Recall that the first massive-scale adoption of these first two components of ARD was Google Earth Engine (GEE) in 2010. Converting openly available geospatial image assets to a proprietary cloud-optimised format and hosting in Google cloud storage has enabled high-profile academic remote sensing research (think Global Forest Watch) and more than 700 academic papers4 (Fig.2).
We envision COGs and STAC as enablers for public and private organisations to realise these proven benefits alongside GEE and other geospatial platforms. This is supported by the recent ability for a user to input and export any COG from GEE. Nevertheless, there becomes the need to only make use of a platform where they offer an explicit, quantifiable value-add within a particular use case, whether commercial or non-profit, and shifting between alternative data sources or platforms will be trivial. Already we see that simply offering data access and use-case agnostic tools is insufficient to maintain a viable user-base.
The most significant public-sector commitment in this space is the much-anticipated publication by USGS of the Landsat Collection 25 archive onto AWS, in COG format and with STAC metadata (Fig.3). ESA is also exploring their adoption through private organisations funded by DIAS contracts and within its FedEO programme.
Scientific Quality and Provenance
The importance of public and private geospatial image providers addressing these first two components of ARD themselves cannot be understated. Making datasets more accessible by adopting these tools is only worthwhile when their content is of sound scientific quality and provenance. Another reason the Landsat Collection 2 is held in high regard is that it comprises fully-corrected surface reflectance products, as opposed to top-of-atmosphere images previously disseminated by USGS and at which the larger share of ESA’s early Sentinel-2 datasets continue to be provided. Increasingly users no longer need make per-scene corrections themselves to undertake robust multi-temporal analyses. This shift is further emphasised with Planet’s recent announcement of scientifically robust daily ‘fusion products’6.
Traditional private sector players, such as Maxar, Airbus and Telespazio, are involved in the development of COG and STAC to varying degrees. While the most significant drive comes from the now not-so-new space sector in the form of Planet, newer space companies such as CapellaSpace, ICEYE and Satellogic make clear assumptions that these technologies will evolve into standards they can readily adopt as constellations become operational. Whether this will take the form of closer collaboration with intermediaries such as SkyWatch than has, to-date been the case for traditional players, remains to be seen.
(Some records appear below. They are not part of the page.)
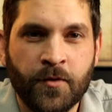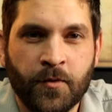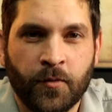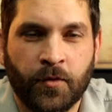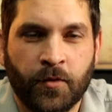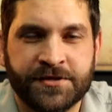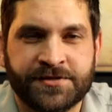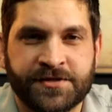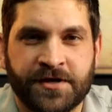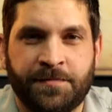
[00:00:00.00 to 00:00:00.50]

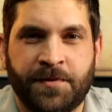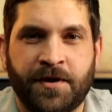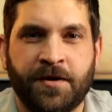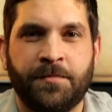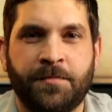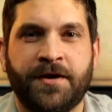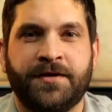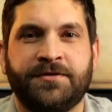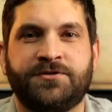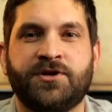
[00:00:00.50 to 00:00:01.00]
What's up,
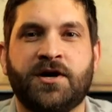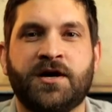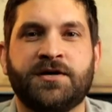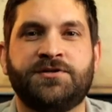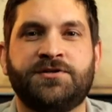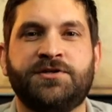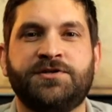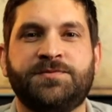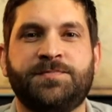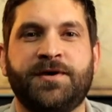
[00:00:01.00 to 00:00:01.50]
everybody? Josh
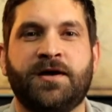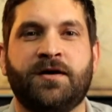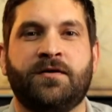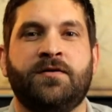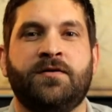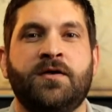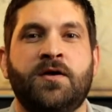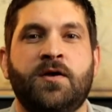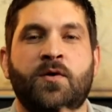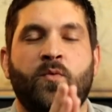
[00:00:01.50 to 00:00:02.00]
Isbell.
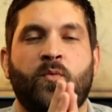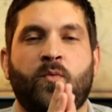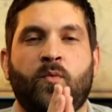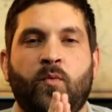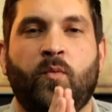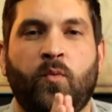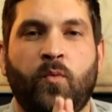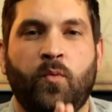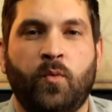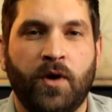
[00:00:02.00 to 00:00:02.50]

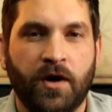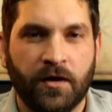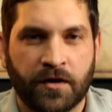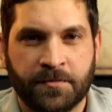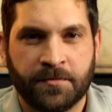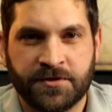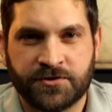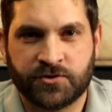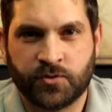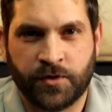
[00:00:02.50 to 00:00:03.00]

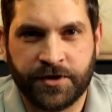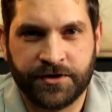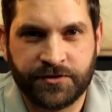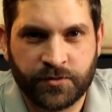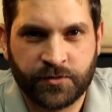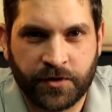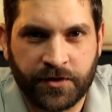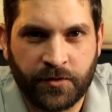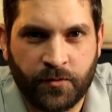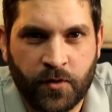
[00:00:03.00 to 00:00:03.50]
Welcome to
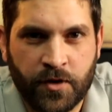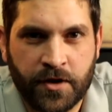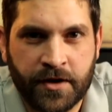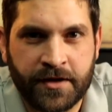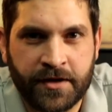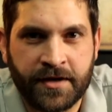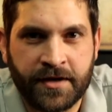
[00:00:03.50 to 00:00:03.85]
2021,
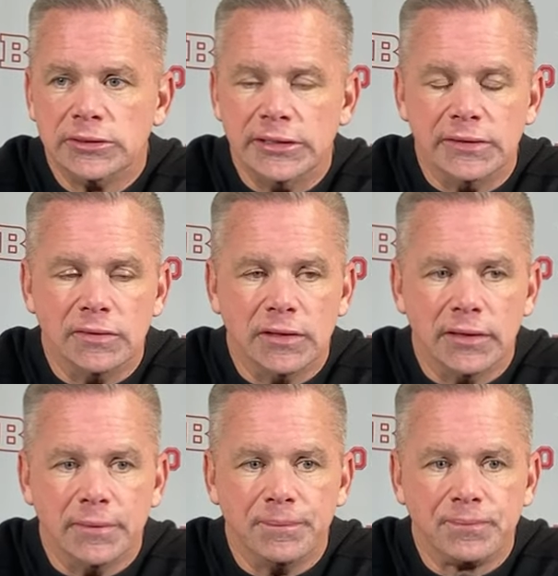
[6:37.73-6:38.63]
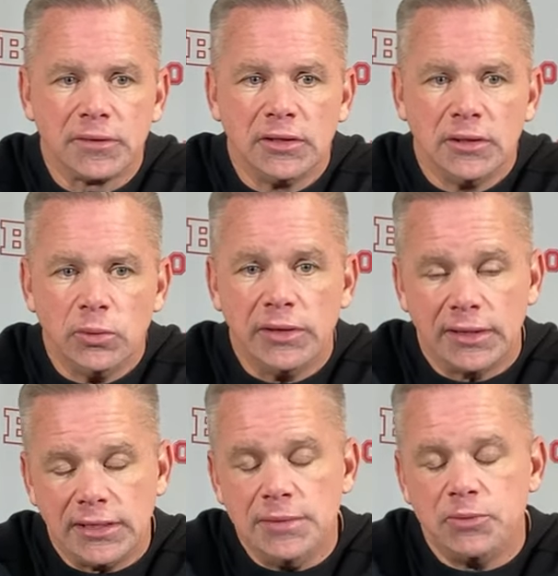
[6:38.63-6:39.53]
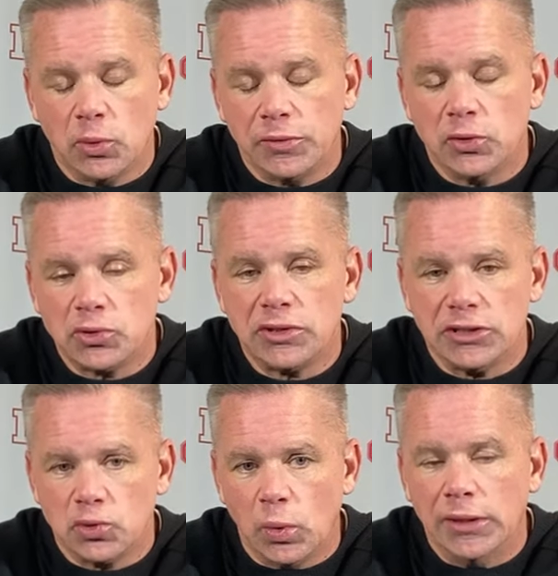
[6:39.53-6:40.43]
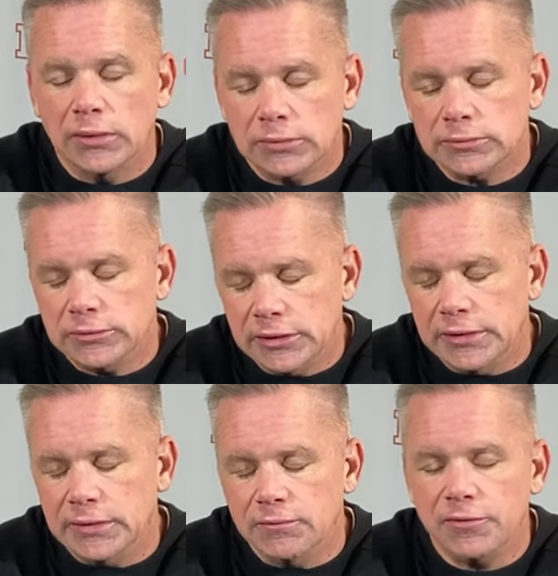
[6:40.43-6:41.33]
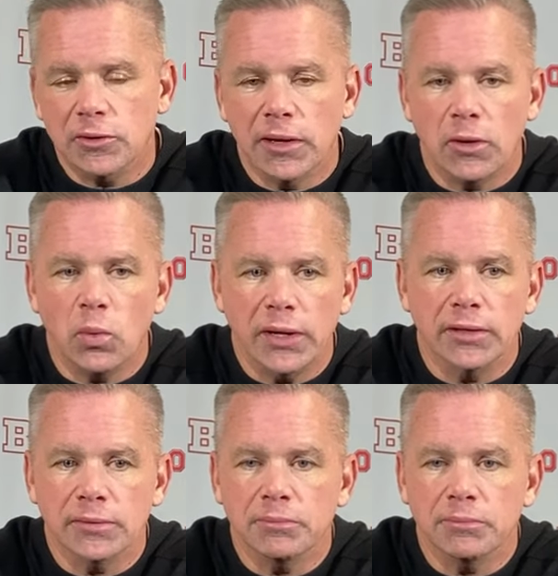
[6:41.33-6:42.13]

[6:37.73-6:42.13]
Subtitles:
And we got to keep doing those things well and then figure out a way to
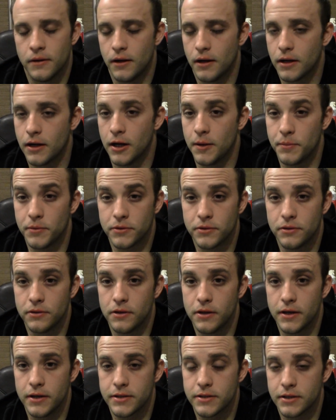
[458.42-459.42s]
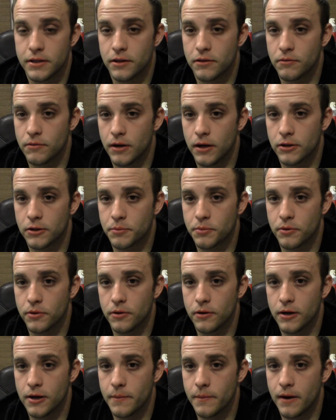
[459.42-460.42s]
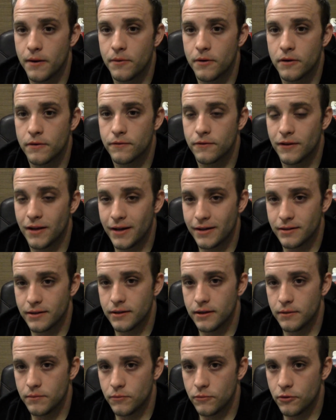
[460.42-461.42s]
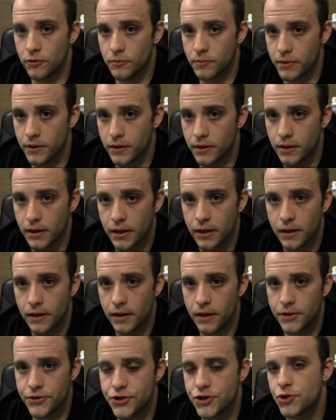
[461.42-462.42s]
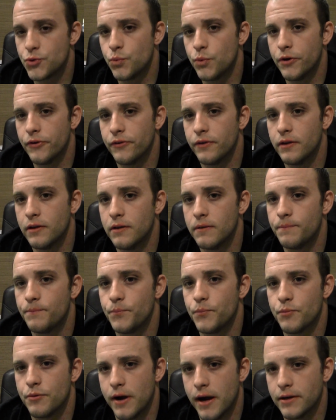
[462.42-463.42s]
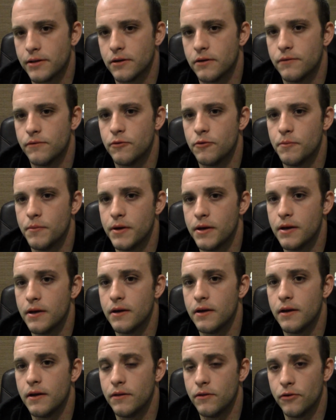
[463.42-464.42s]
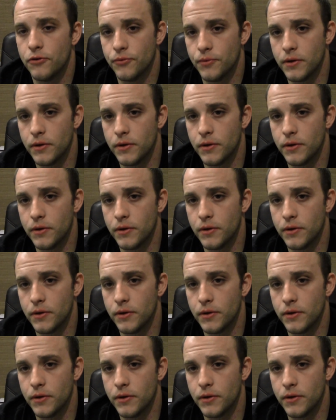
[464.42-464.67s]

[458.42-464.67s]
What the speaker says: a couple 2 days in throughout the program. I would have liked to get more, but it just wasn't practical for me in those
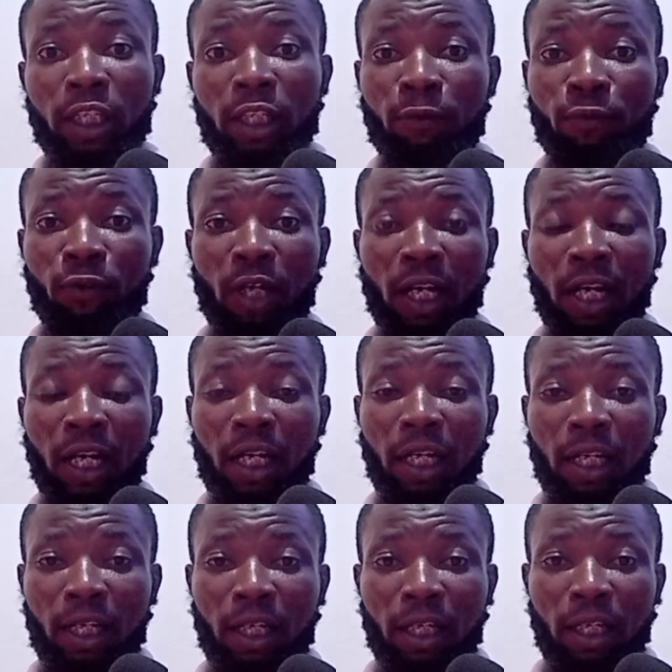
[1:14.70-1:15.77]
If you are
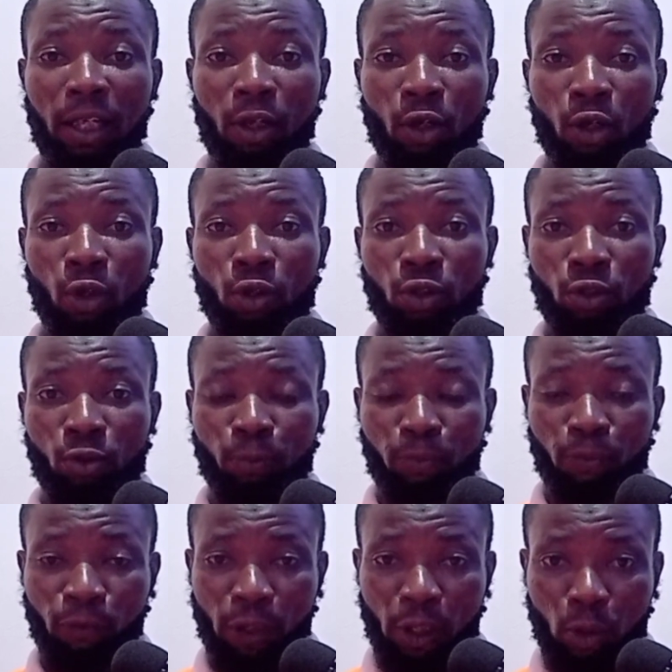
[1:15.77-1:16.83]
on
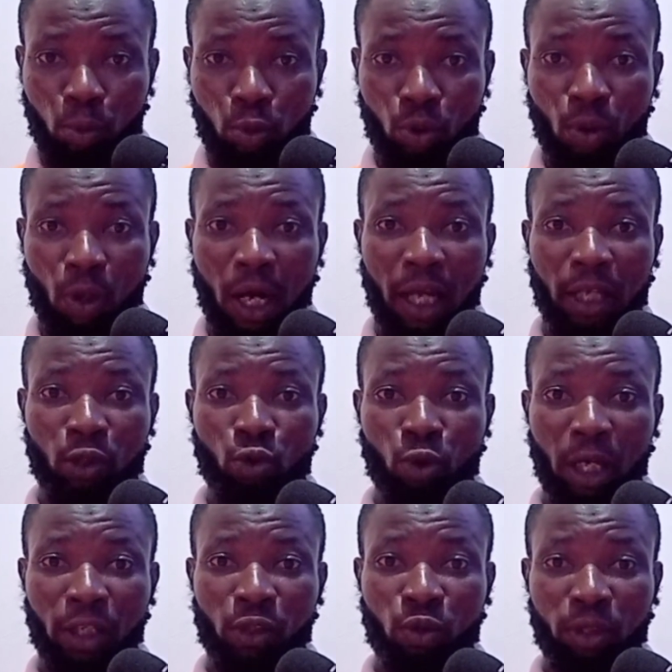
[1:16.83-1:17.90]
Facebook and
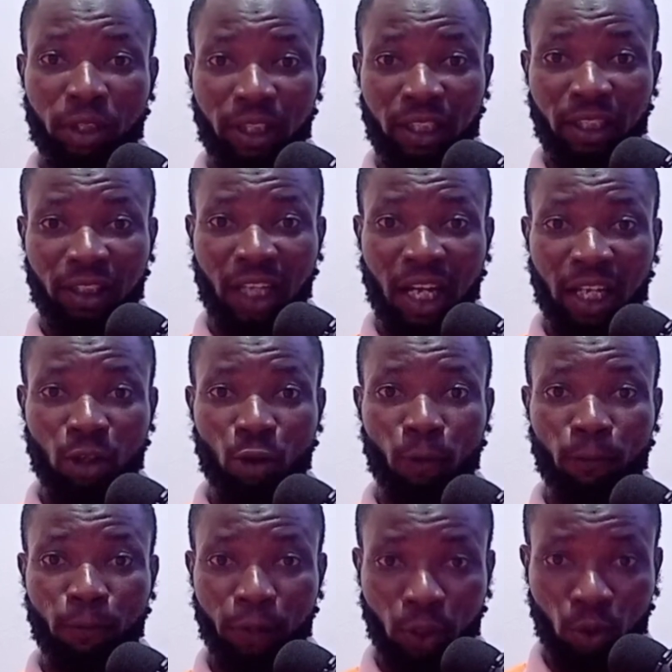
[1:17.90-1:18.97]
you are doing this kind
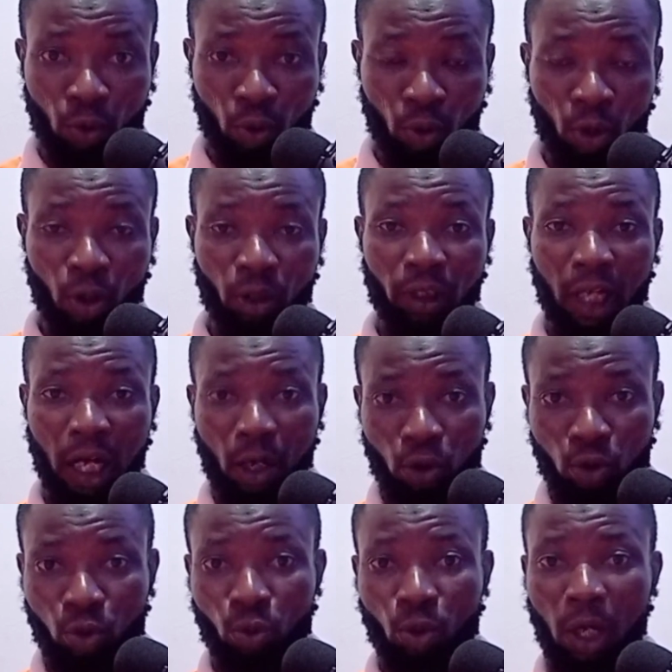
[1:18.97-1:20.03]
of video on
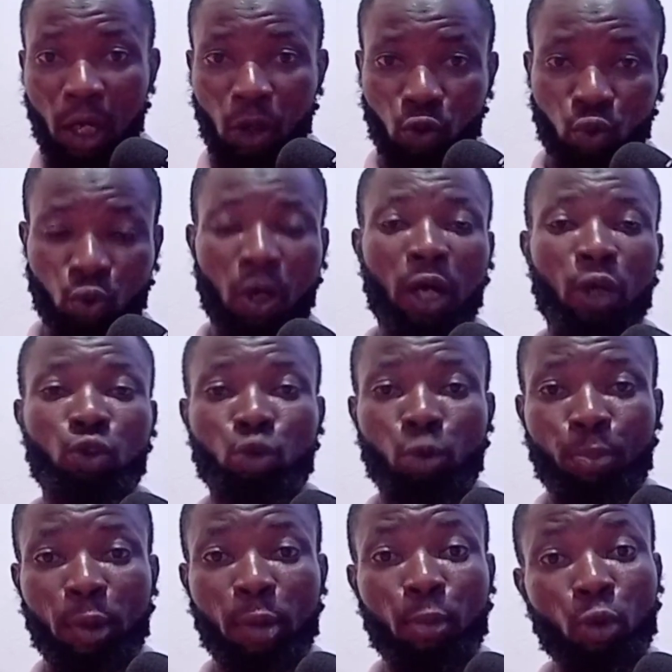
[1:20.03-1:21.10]
how
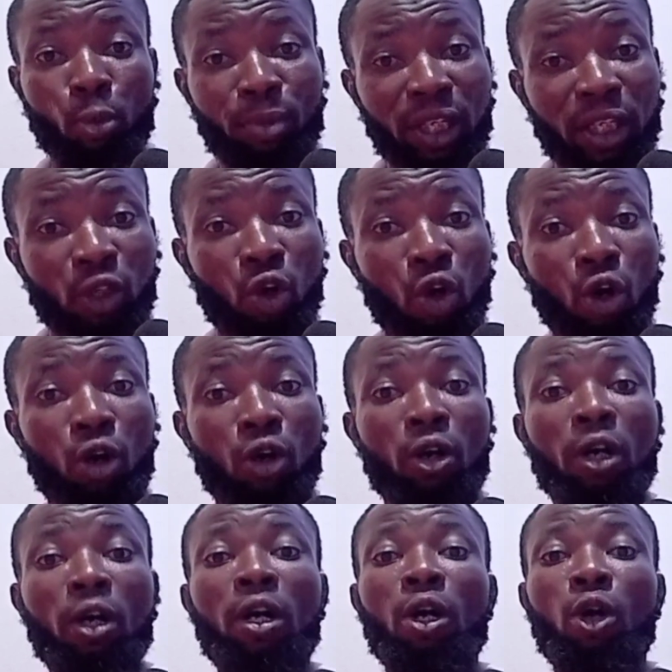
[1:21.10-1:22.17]
to, people may not
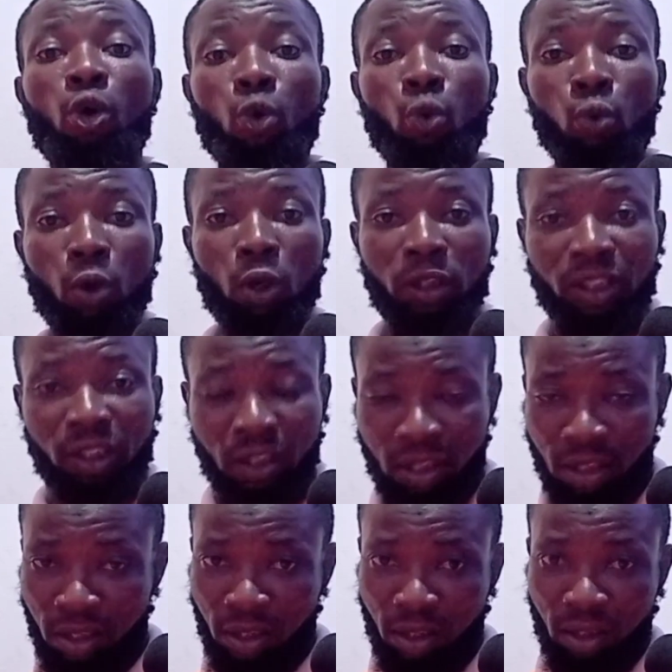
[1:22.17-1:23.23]
watch
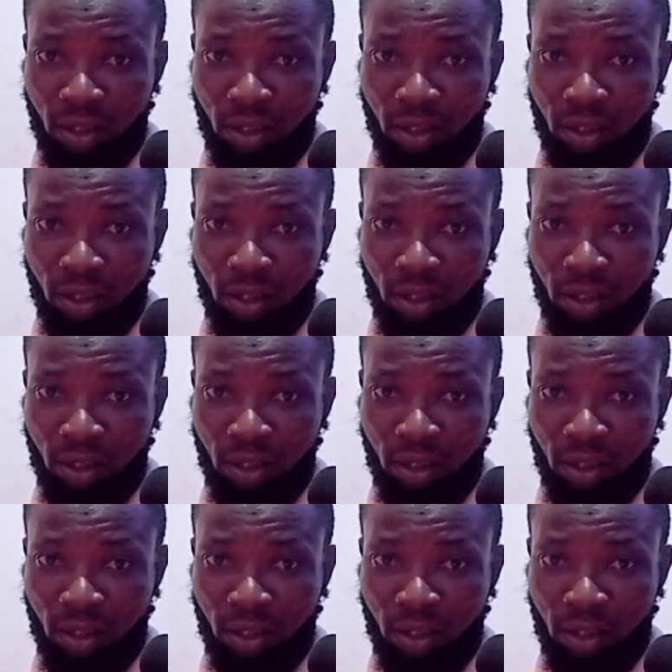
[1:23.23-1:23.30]
it.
As Chris Holmes, organiser of the Cloud Native Geospatial Outreach Day7, poses the question: “what if geospatial tools and software were actually built from the ground up for the cloud?” We must envisage an ecosystem where it’s ever easier to develop innovative user-centric geospatial solutions that incorporate EO datasets just like any other web-hosted asset. Further challenges – and opportunities – ensue for new and existing public and private sector value propositions. Here in the UK these evolutions will be key to unlocking the estimated 1.2 Bn of value that EO has been estimated to offer to the public sector and maintaining industry growth in-line with the European 11.5% CAGR8.